上記事件は,当職(弁護士Barl-Karth)が,原告代理人を務めていた。
色々と情報を検索したが,下記の記事が一番よく書けていると思った。

http://www.yomiuri.co.jp/e-japan/niigata/news004.htm
重傷被害者の電話聴取書ねつ造
 見附市で2002年に発生した重傷交通事故を担当した長岡区検の男性検察事務官(52)が、被害者の同市の男性(75)から聴取せずに虚偽の電話聴取書をねつ造していた問題で、適正処罰請求権などが侵害され精神的苦痛を受けたとして男性が国に慰謝料など805万円の損害賠償を求めていた訴訟の判決が31日、新潟地裁長岡支部であった。

 北村史雄裁判長は適正処罰請求権などの侵害は否定したものの、「事務官の電話聴取書作成・行使は犯罪行為。刑事事件の公訴を担う検察官の事務を取り扱う検察事務官が故意に犯罪行為を行うことで、被害者の適正な捜査への信頼、期待は裏切られた」などとして、国に慰謝料など5万円の支払いを命じた。

 判決によると、男性は02年9月、自転車に乗っていて乗用車にはねられ重傷を負った。しかし、事故を担当した事務官は男性から一切聴取せず、加害者や男性の妻の話を元に、けがの回復具合や処罰感情を記載。さらに発信者に男性の氏名を勝手に記入し、虚偽の電話聴取書を作成していた。

 新潟地検は05年9月、事務官を減給3か月・10分の1の懲戒処分としたが、虚偽公文書作成・同行使罪の公訴については起訴猶予とした。男性は06年10月、起訴猶予処分を不当として新潟検察審査会に不服を申し立てた。

 裁判で国側は「事務官の処分や公表により被害者の精神的苦痛は回復された」と賠償義務を否定したが、判決は「氏名や虚偽の発言内容が犯罪行為に用いられるなどした不快感は回復されない」と国の主張を退けた。
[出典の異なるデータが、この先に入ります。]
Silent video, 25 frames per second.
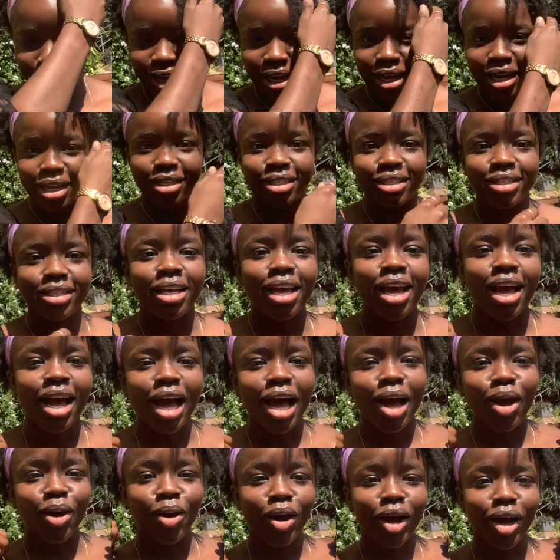guys,
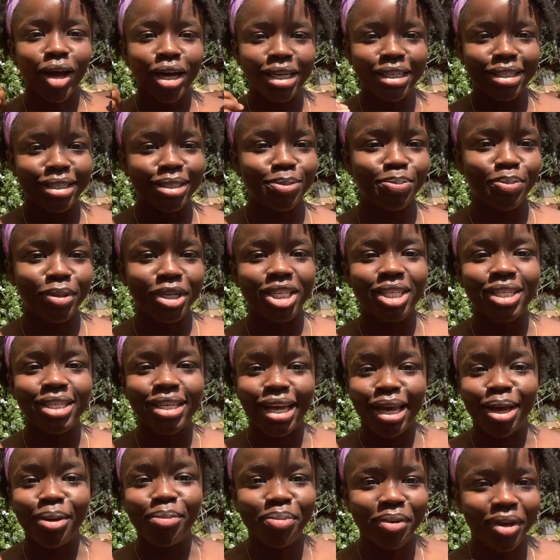how hard it's been to
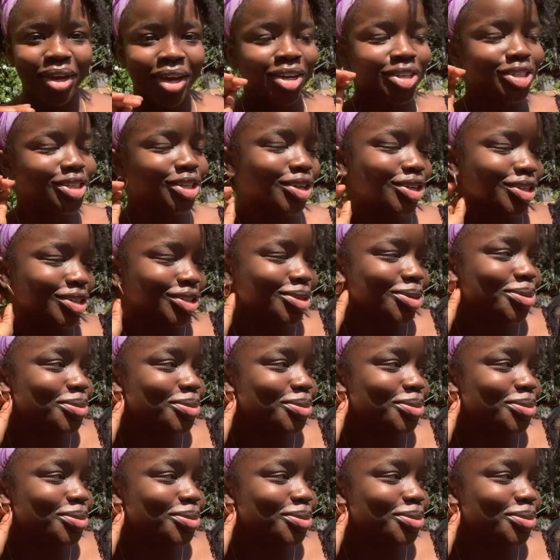get pictures.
 原告側は「主張が一部認められたが、金額面では複雑な気分。事務官に厳しい処分を」と訴えた。新潟地検は「改めて関係者及び国民のみなさまに深くおわびする。今後、判決内容を詳細に検討し、関係機関とよく相談した上で適切に対応したい」としている。

(2007年2月1日 読売新聞)


この事件については,判決要旨・判決正本(写し)を入手したので,OCRで活字化して,このブログで公表していく予定である。適正処罰請求権とか被害感情伝達権とか結構プログレッシブな理論構成で主張を構築したのだが,結局,原告代理人も明確に主張できなかった「人格権侵害」で勝たせてもらえた(こういうのを俗に「判決釈明」というのだろう)

国は,昨日現在,控訴していない様子。